◆ Task prompt ◆
Copy the data that follows, character for character, minus the pictures.

◆ Entries supplied ◆
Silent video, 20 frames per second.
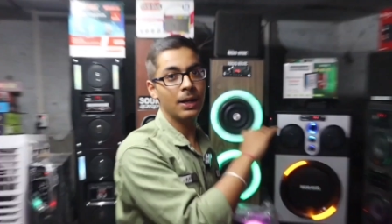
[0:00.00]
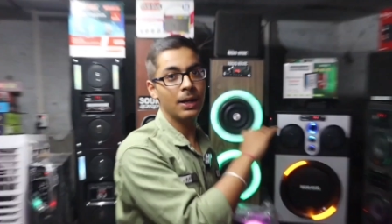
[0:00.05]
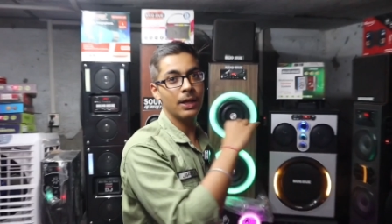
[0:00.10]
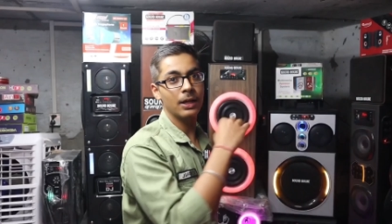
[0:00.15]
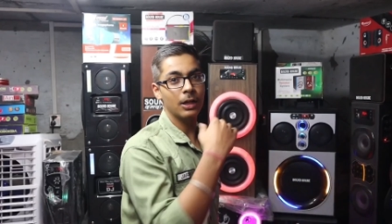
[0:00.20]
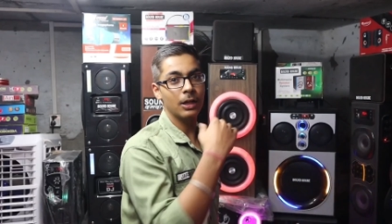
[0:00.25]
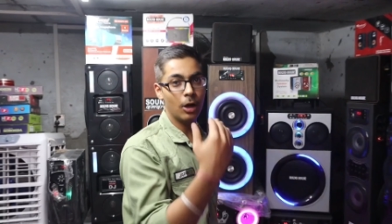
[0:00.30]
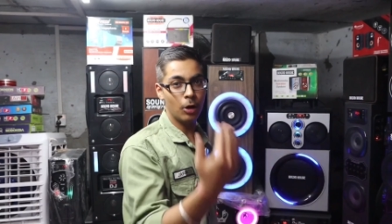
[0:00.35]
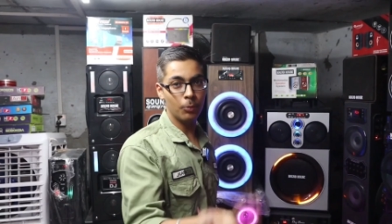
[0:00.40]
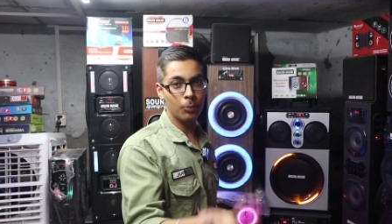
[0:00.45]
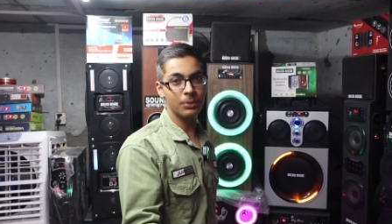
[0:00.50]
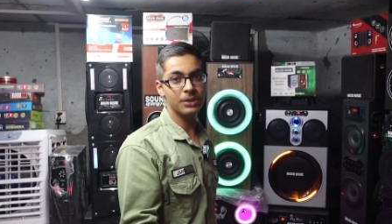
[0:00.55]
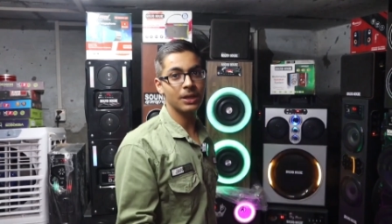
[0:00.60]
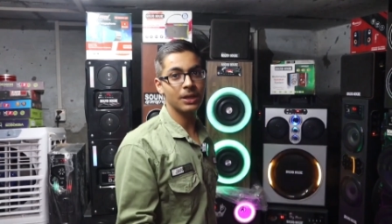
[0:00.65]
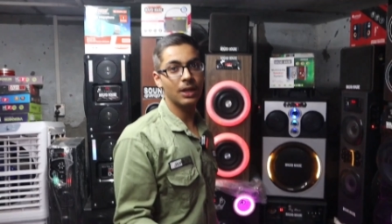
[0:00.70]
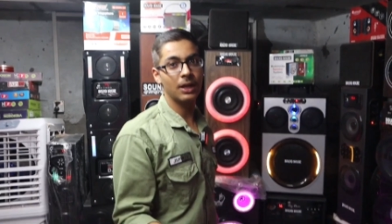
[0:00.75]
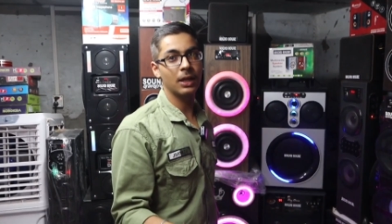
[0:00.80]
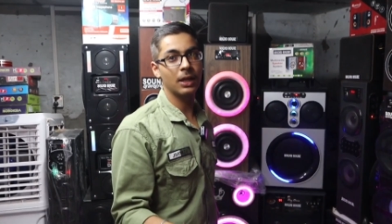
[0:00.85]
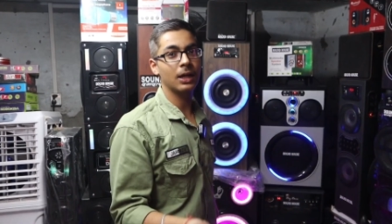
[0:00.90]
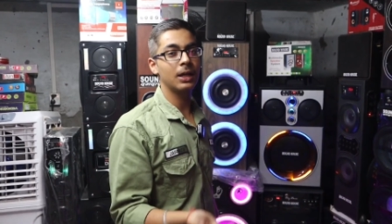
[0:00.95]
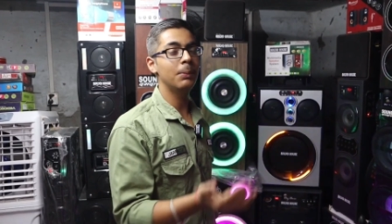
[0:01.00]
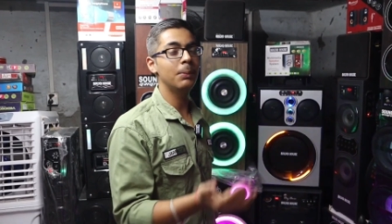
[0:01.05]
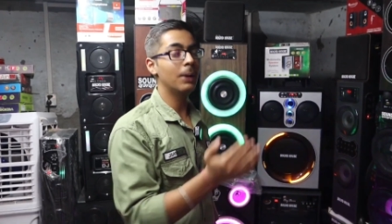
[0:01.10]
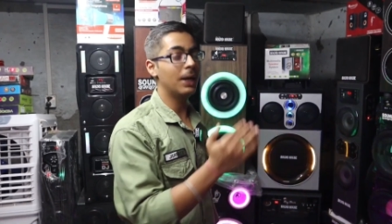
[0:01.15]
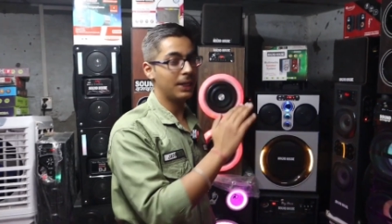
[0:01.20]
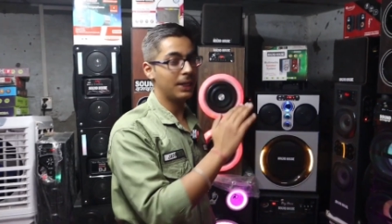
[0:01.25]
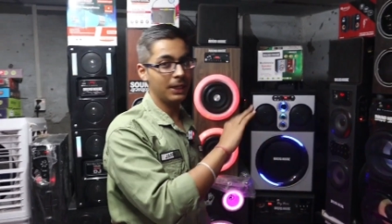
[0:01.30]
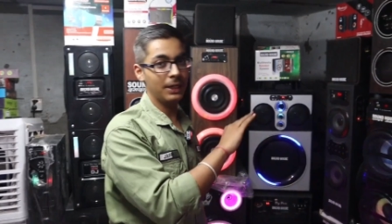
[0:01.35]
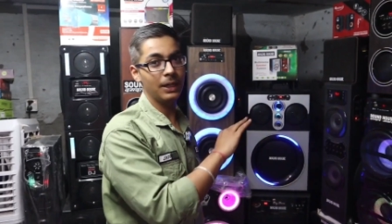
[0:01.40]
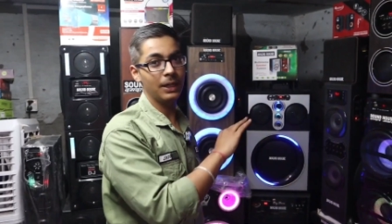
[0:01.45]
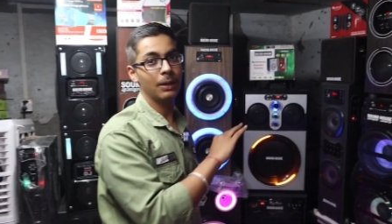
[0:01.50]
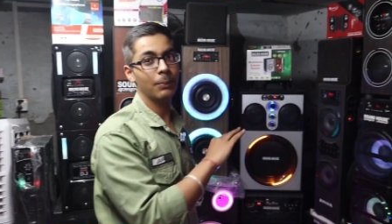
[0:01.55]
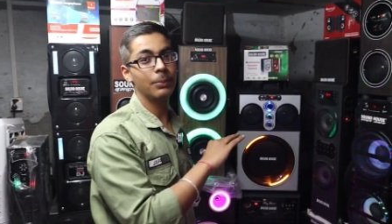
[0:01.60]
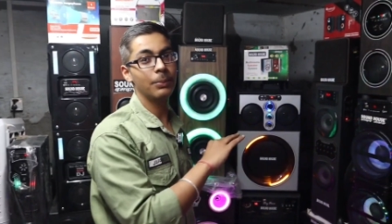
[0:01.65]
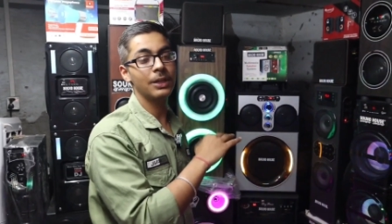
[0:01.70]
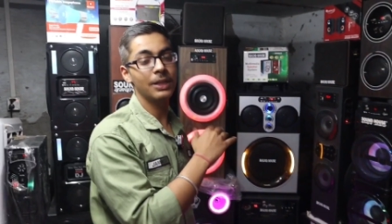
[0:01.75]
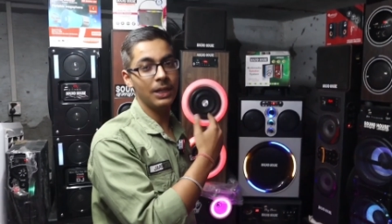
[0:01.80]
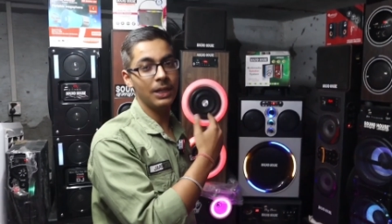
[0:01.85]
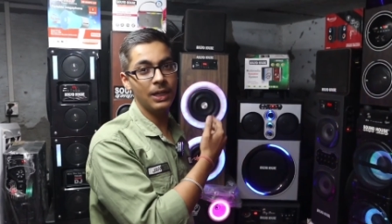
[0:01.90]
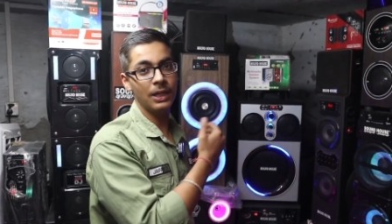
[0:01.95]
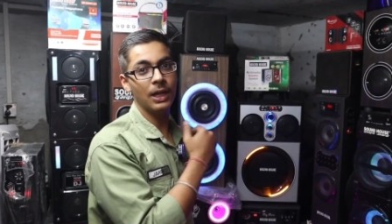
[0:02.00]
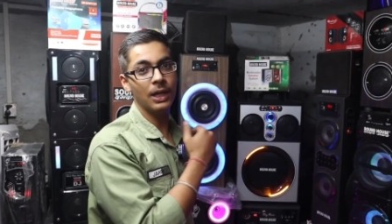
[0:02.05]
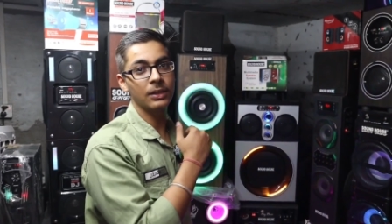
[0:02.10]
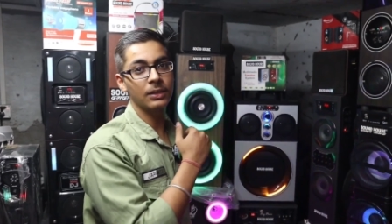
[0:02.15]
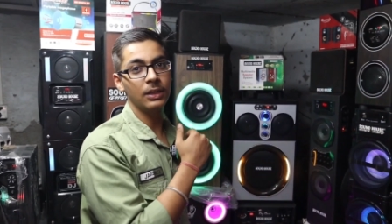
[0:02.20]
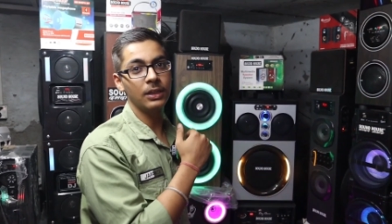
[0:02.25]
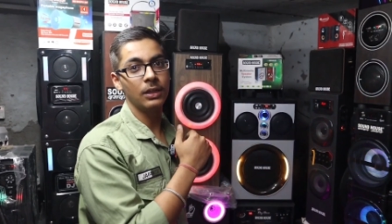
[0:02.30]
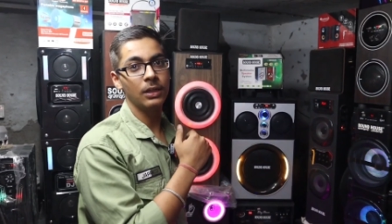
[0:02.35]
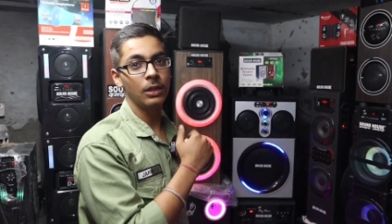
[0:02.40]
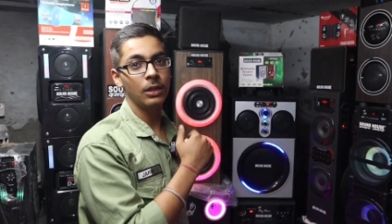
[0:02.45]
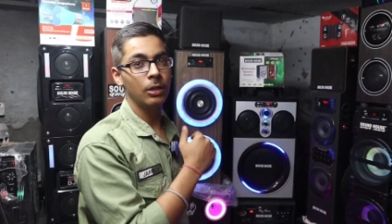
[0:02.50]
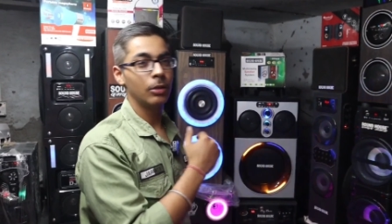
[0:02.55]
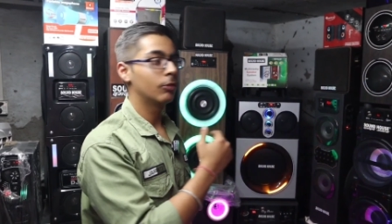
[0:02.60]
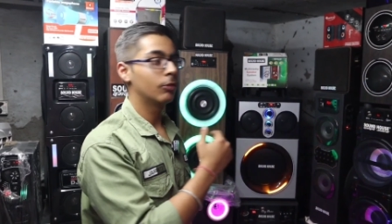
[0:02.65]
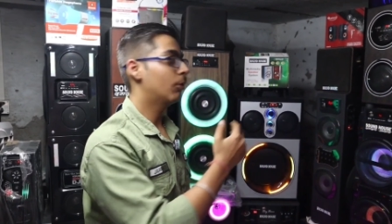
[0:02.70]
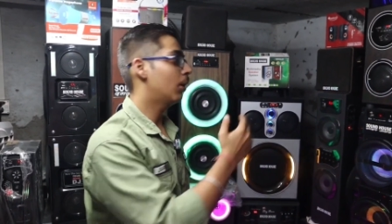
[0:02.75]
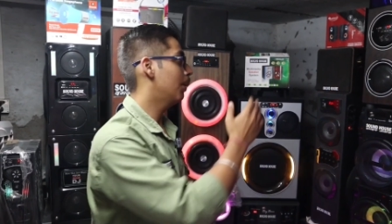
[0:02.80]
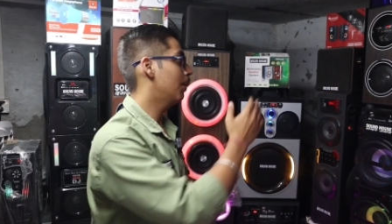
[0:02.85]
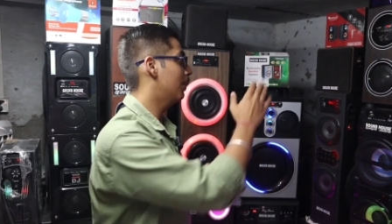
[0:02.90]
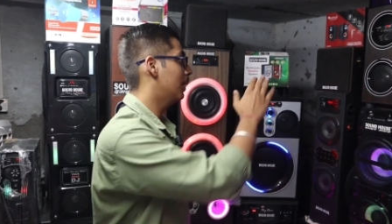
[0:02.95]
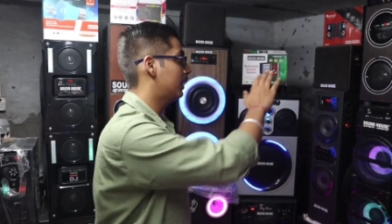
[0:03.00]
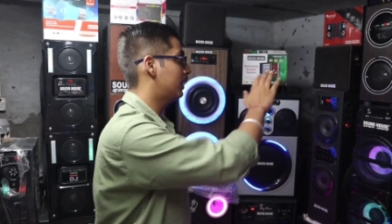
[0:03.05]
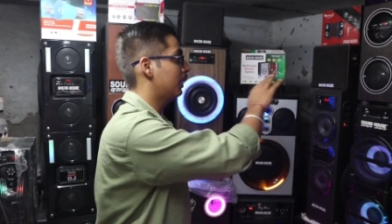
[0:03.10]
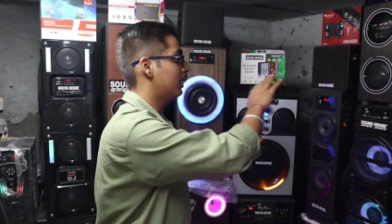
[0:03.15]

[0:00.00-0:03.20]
ही लाना है गाँव में चलाना है कहीं बैटरी नहीं बिजली नहीं आती वहाँ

◆ Response box ◆
Silent video, 20 frames per second.
[0:00.00]
[0:00.05]
[0:00.10]
[0:00.15]
[0:00.20]
[0:00.25]
[0:00.30]
[0:00.35]
[0:00.40]
[0:00.45]
[0:00.50]
[0:00.55]
[0:00.60]
[0:00.65]
[0:00.70]
[0:00.75]
[0:00.80]
[0:00.85]
[0:00.90]
[0:00.95]
[0:01.00]
[0:01.05]
[0:01.10]
[0:01.15]
[0:01.20]
[0:01.25]
[0:01.30]
[0:01.35]
[0:01.40]
[0:01.45]
[0:01.50]
[0:01.55]
[0:01.60]
[0:01.65]
[0:01.70]
[0:01.75]
[0:01.80]
[0:01.85]
[0:01.90]
[0:01.95]
[0:02.00]
[0:02.05]
[0:02.10]
[0:02.15]
[0:02.20]
[0:02.25]
[0:02.30]
[0:02.35]
[0:02.40]
[0:02.45]
[0:02.50]
[0:02.55]
[0:02.60]
[0:02.65]
[0:02.70]
[0:02.75]
[0:02.80]
[0:02.85]
[0:02.90]
[0:02.95]
[0:03.00]
[0:03.05]
[0:03.10]
[0:03.15]

[0:00.00-0:03.20]
ही लाना है गाँव में चलाना है कहीं बैटरी नहीं बिजली नहीं आती वहाँ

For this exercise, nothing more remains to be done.